Part 2 of the novel describes her long, gruelling journey of escape to New York in the early eighteen hundreds. It covers how she became a key figure there, developing businesses, illicit and legal, and the family dynasty she establishes.
The story is an extraordinary and gripping tale of horrific violence, a kaleidoscope of extraordinary characters, settings and and yet also incredible willpower, survival instincts. Betsy ultimately becomes a strong, determined woman but also uses almost any means to achieve her ends.
If there’s one thing that I like doing, it’s discovering new authors and N. G. Neville is certainly a new author for me. ‘Betsy Roberts’ is based on true historical events. People who know me well know that not only am I a book geek but I am also a history nerd and so you can probably understand why this book appealed to me so much. I couldn’t wait to jump into the book so without further ado, I grabbed a cup of tea, grabbed my Kindle and settled down for what proved to be one hell of a story. I really enjoyed reading ‘Betsy Roberts’ but more about that in a bit.
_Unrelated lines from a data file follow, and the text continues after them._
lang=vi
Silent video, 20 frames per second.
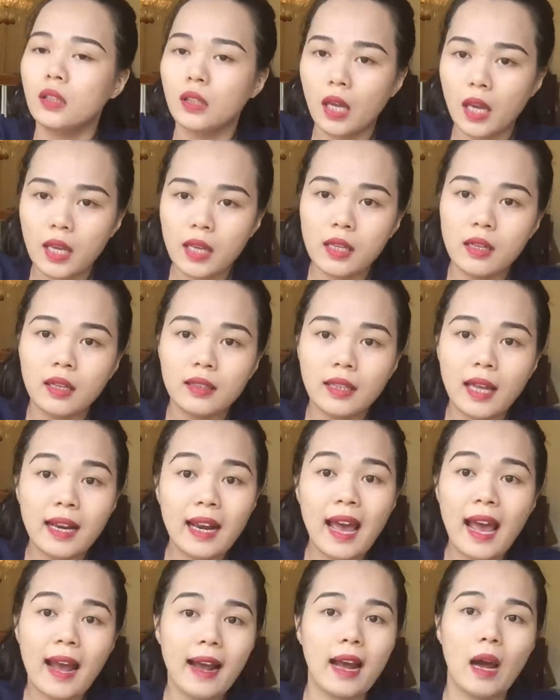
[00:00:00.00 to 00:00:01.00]
thì người ta
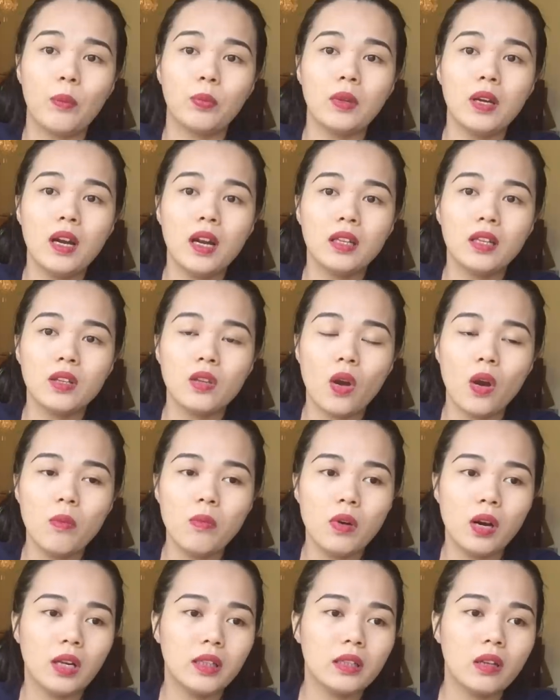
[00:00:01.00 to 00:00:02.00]
đã ăn học tới nơi tới
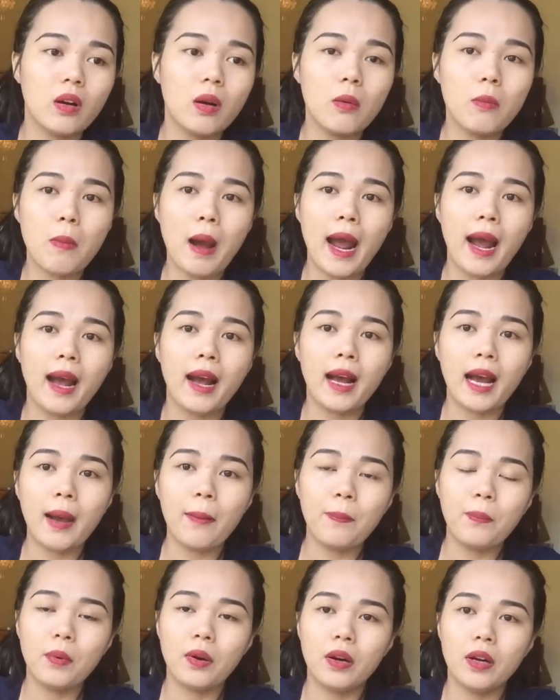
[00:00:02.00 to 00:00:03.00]
chốn rồi người ta có bằng
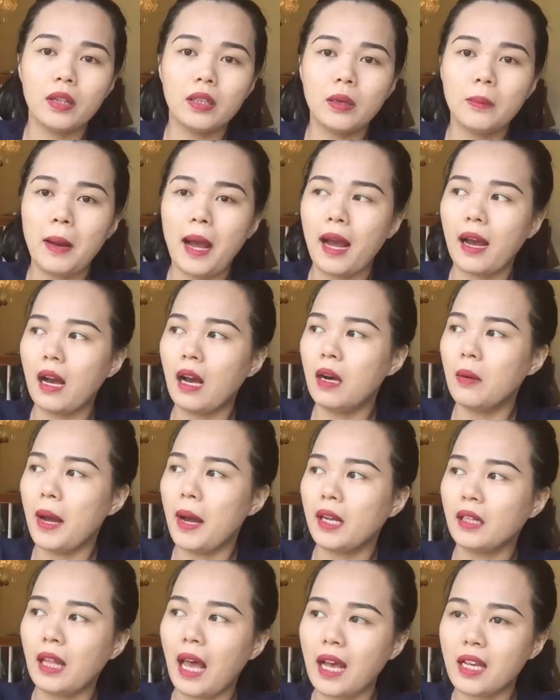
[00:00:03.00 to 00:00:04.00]
cấp rồi nó bằng ờ
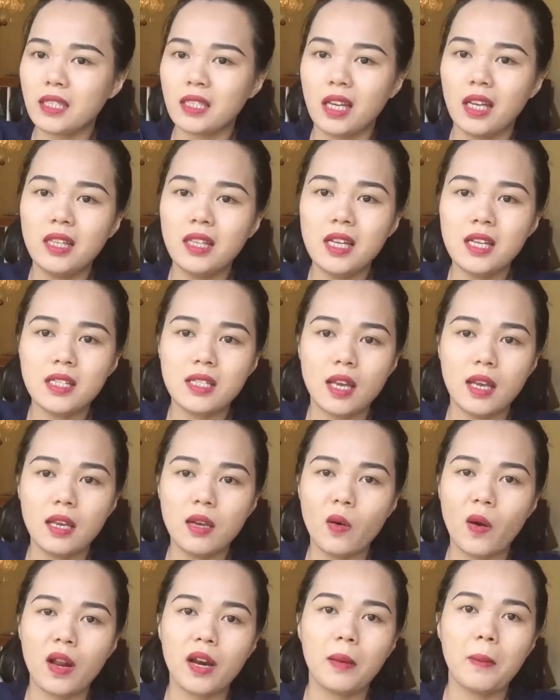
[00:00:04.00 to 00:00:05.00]
bằng thạc sĩ tiến
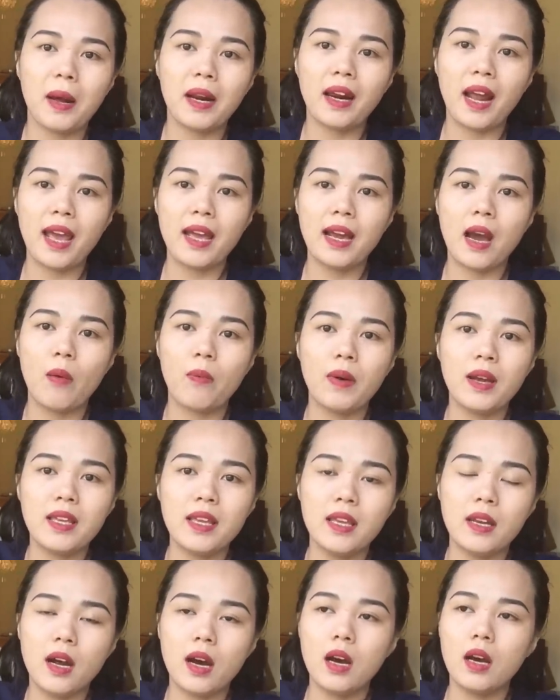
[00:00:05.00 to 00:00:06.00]
sĩ hoặc là bằng đại học hay
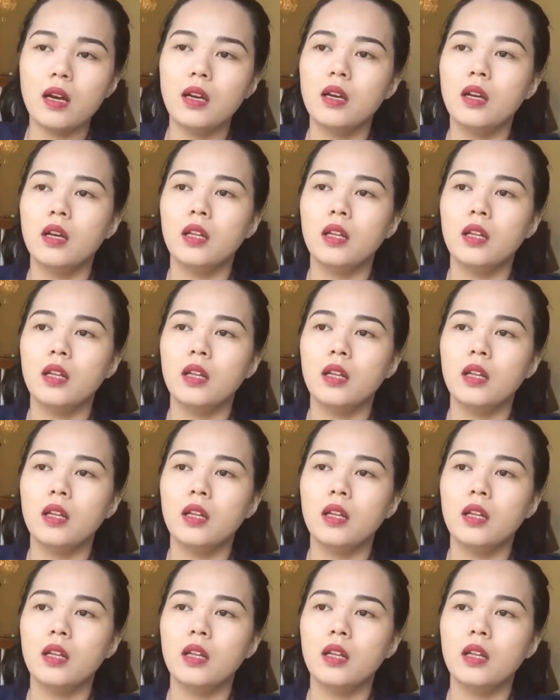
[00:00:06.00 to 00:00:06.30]
gì đó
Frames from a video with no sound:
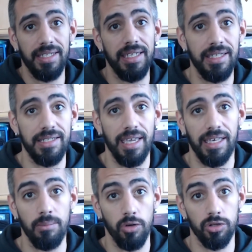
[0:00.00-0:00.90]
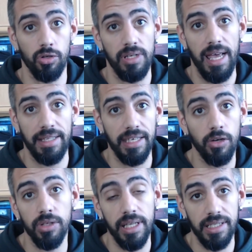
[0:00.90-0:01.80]
y seguimos con la
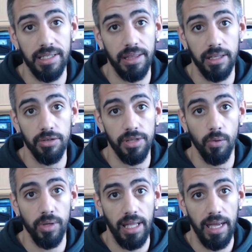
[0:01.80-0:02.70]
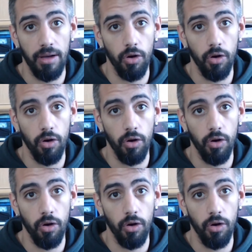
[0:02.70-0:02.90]
Nikon D750.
I was drawn into this story from the very first word on the very first page. It didn’t take me long to realise that I would have great difficulty putting the book to one side for any length of time. I was spot on too. My Kindle wasn’t exactly glued to my hand but it might as well have been because it travelled everywhere with me as I couldn’t bear to miss a single second of the story. I became so engrossed in the story that I lost all track of time and just how quickly I was getting through the story and how quickly the time was passing. I was staggered when I realised that a couple of hours had passed by and I had read about a third of the book in one go. I can’t say that I particularly liked the characters as they scared the poop out of me but in certain instances I did feel sorry for them. I soon got to the end of the book. I found ‘Betsy Roberts’ to a gripping, page turner of a read, which kept me guessing and which kept me on the edge of my seat throughout.
‘Betsy Roberts’ is well written. The author certainly knows how to grab the reader’s attention and draw them into the story from the very start. For me, the story hit the ground running and maintained a fast and scary pace throughout. Reading ‘Betsy Roberts’ was a bit like being on a scary and unpredictable rollercoaster ride with several twists and turns along the way. Just when you thought that you could take a moment to gather your thoughts, reclaim your stomach and catch a breath then off the action would go again. Through the author’s very vivid and realistic storytelling, I got a real sense of what life must have been like for Betsy Roberts during the late 1700s/ early 1800s. The author certainly tackles some difficult subjects but does so in a matter of fact way and not a gratuitous way.
In short, I really enjoyed reading ‘Betsy Roberts’ and I would recommend this book to other readers. I will certainly be reading more from this author in the future. The score on the Ginger Book Geek board is a very well deserved 5* out of 5*.